→ **Data in this exercise**
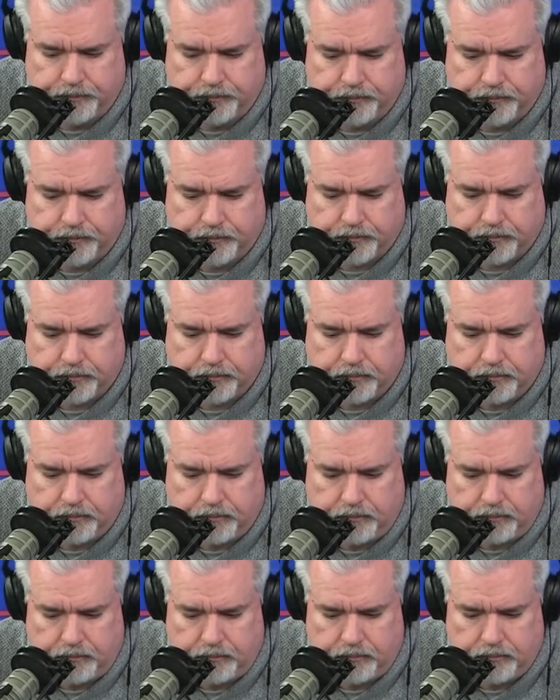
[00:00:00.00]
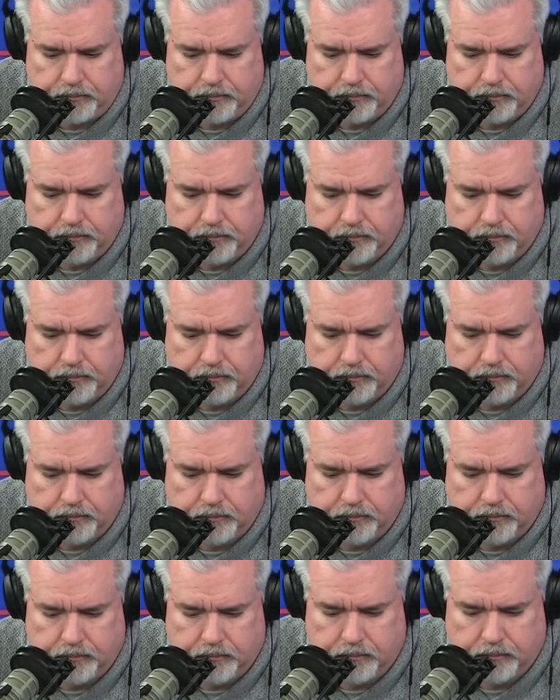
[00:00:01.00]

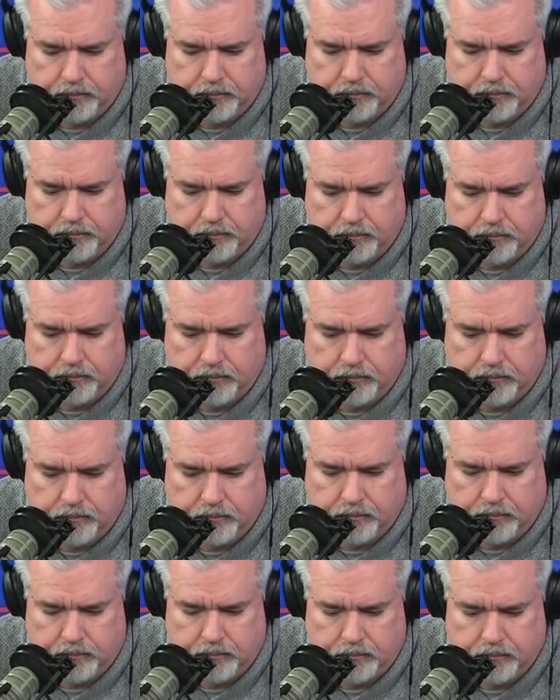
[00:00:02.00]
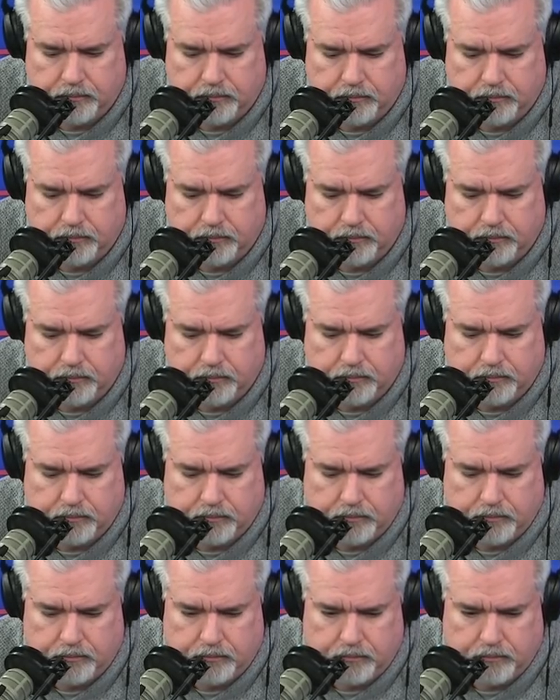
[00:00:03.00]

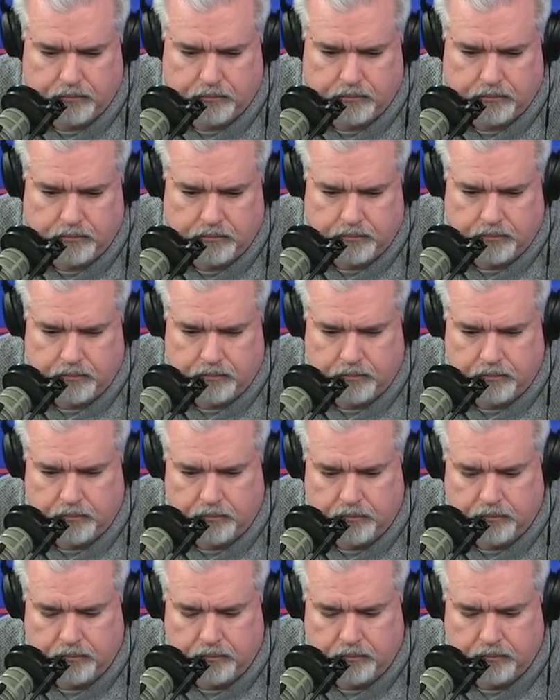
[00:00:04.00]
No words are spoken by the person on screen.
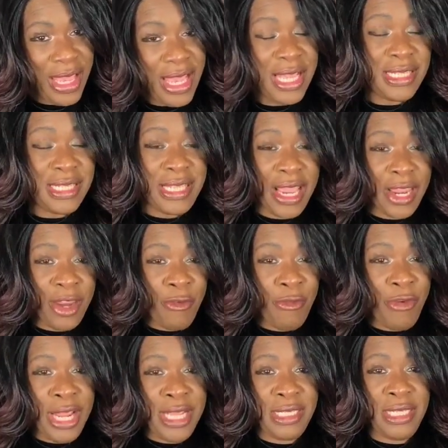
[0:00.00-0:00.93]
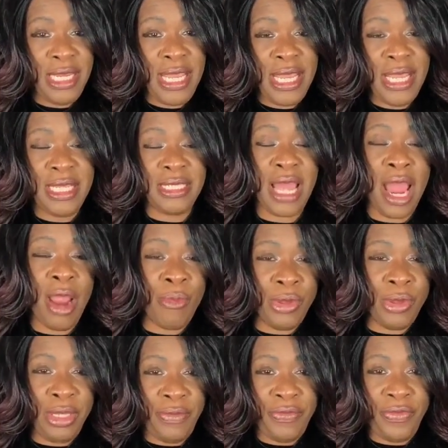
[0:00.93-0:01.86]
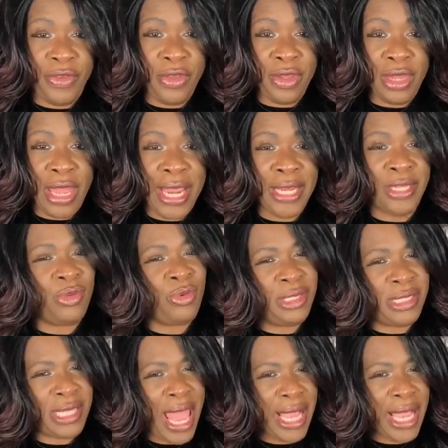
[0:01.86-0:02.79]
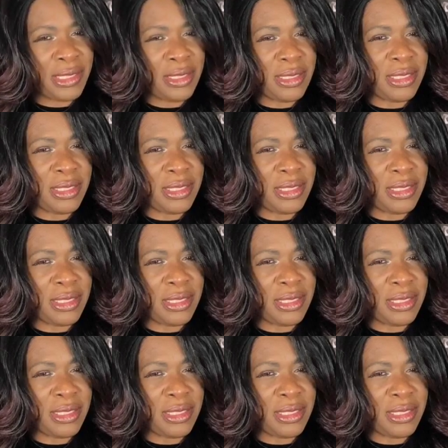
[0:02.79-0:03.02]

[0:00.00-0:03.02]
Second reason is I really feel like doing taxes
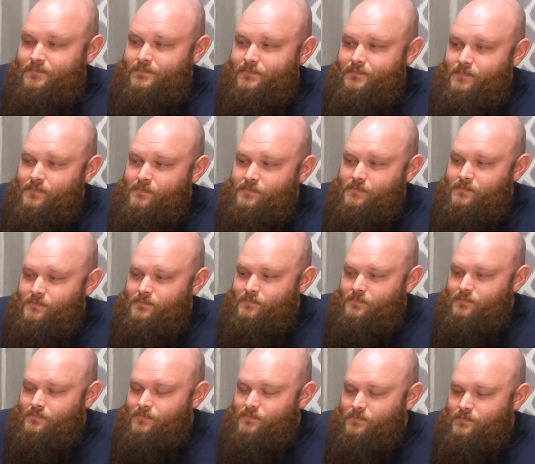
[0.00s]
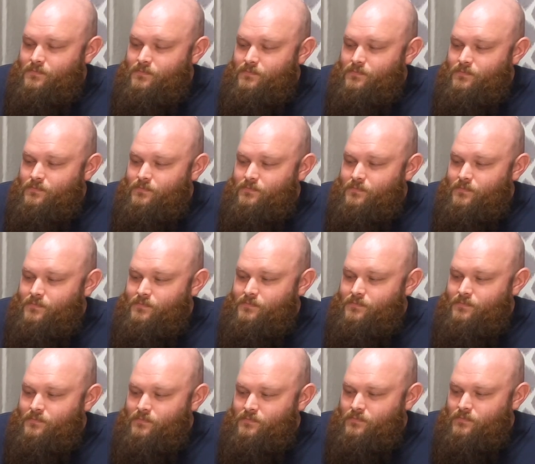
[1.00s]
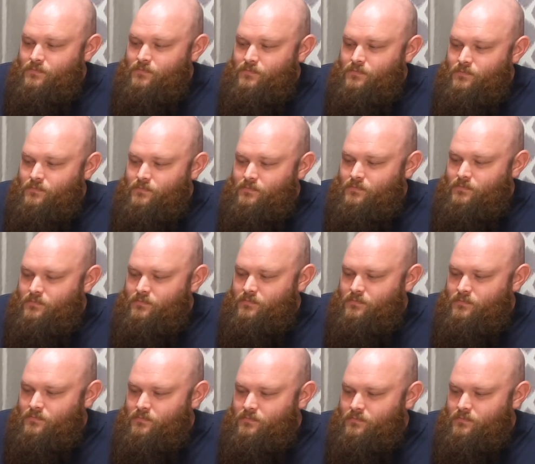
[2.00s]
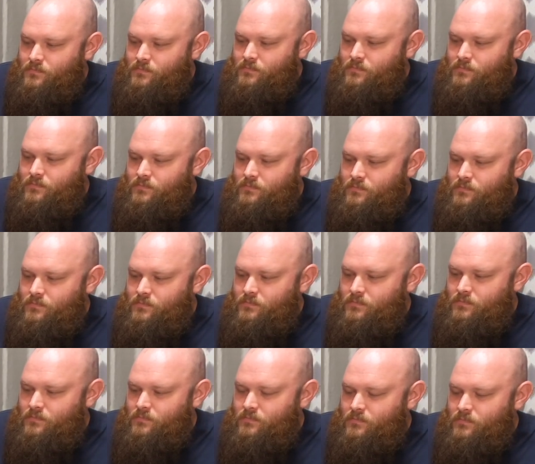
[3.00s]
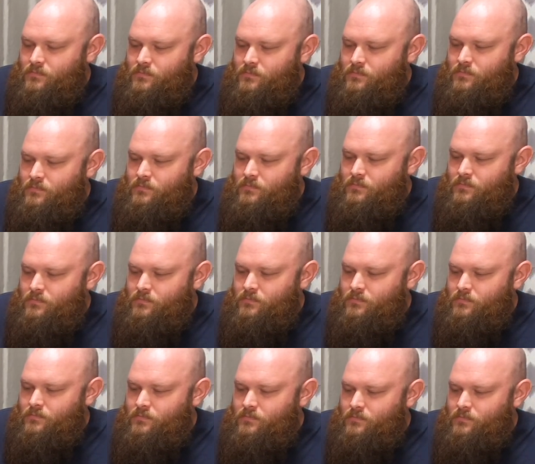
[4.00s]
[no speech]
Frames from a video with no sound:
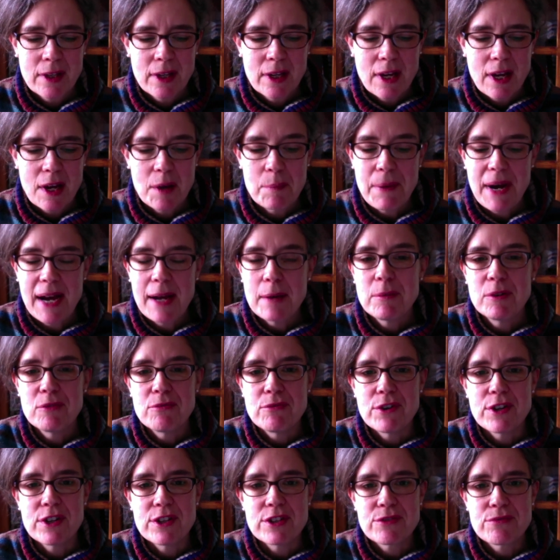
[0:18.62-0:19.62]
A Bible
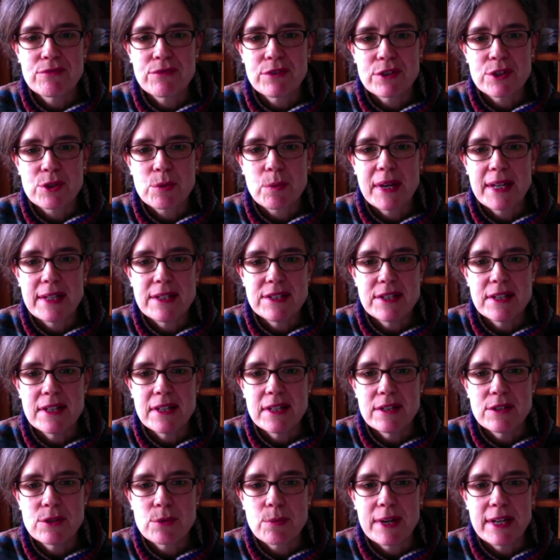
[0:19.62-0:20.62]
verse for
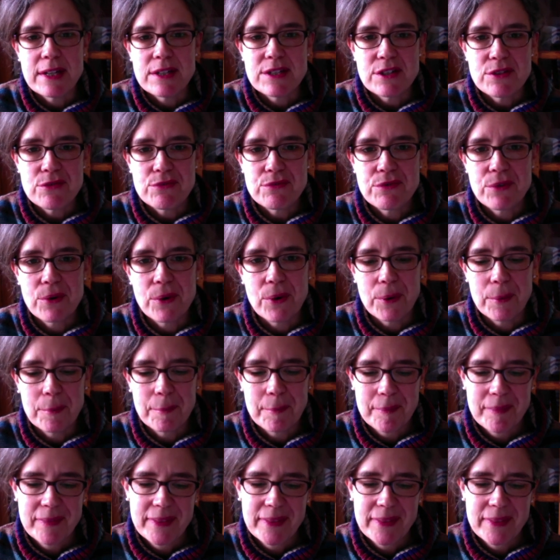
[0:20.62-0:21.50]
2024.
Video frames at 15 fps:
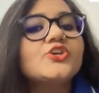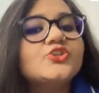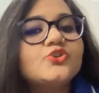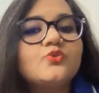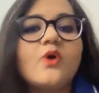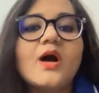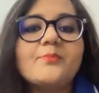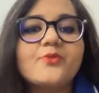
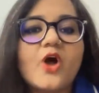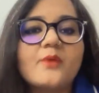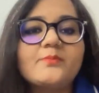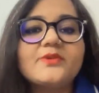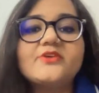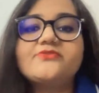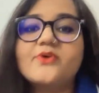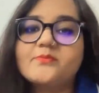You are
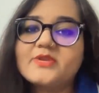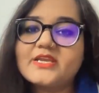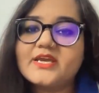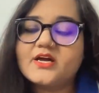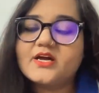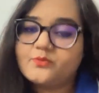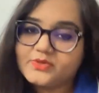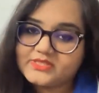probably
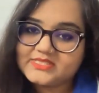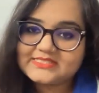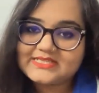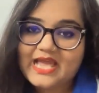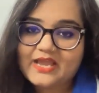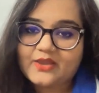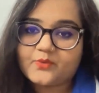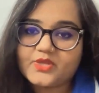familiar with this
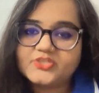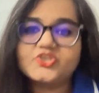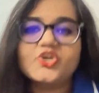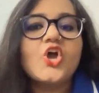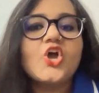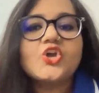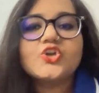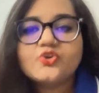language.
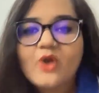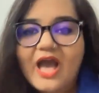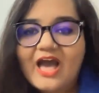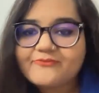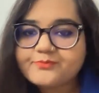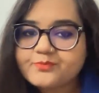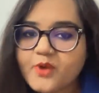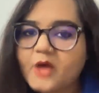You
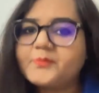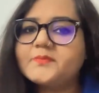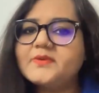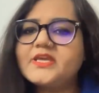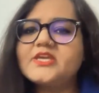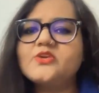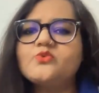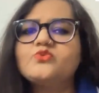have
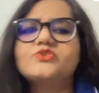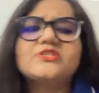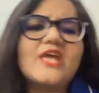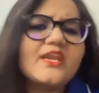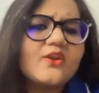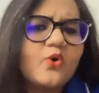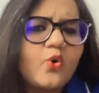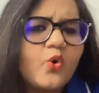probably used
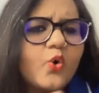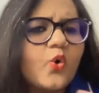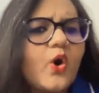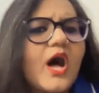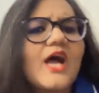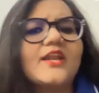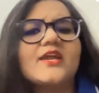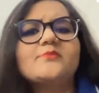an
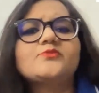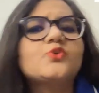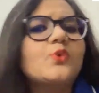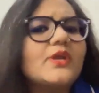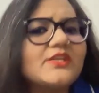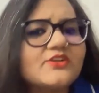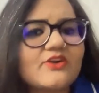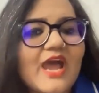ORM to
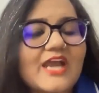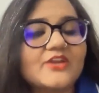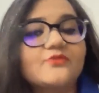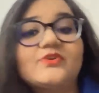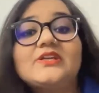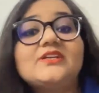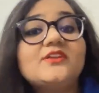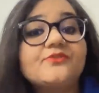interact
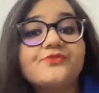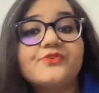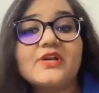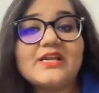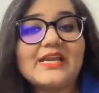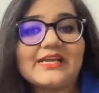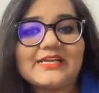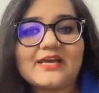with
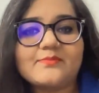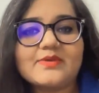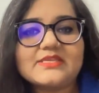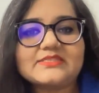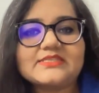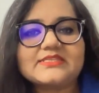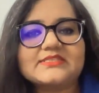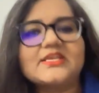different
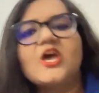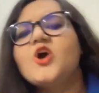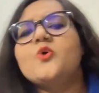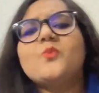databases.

→ **What you need to do**
Restate the material above exactly. Exclude all pictures.

→ **Response box**
[00:00:00.00]
[00:00:01.00]

[00:00:02.00]
[00:00:03.00]

[00:00:04.00]
No words are spoken by the person on screen.
[0:00.00-0:00.93]
[0:00.93-0:01.86]
[0:01.86-0:02.79]
[0:02.79-0:03.02]

[0:00.00-0:03.02]
Second reason is I really feel like doing taxes
[0.00s]
[1.00s]
[2.00s]
[3.00s]
[4.00s]
[no speech]
Frames from a video with no sound:
[0:18.62-0:19.62]
A Bible
[0:19.62-0:20.62]
verse for
[0:20.62-0:21.50]
2024.
Video frames at 15 fps:
You are
probably
familiar with this
language.
You
have
probably used
an
ORM to
interact
with
different
databases.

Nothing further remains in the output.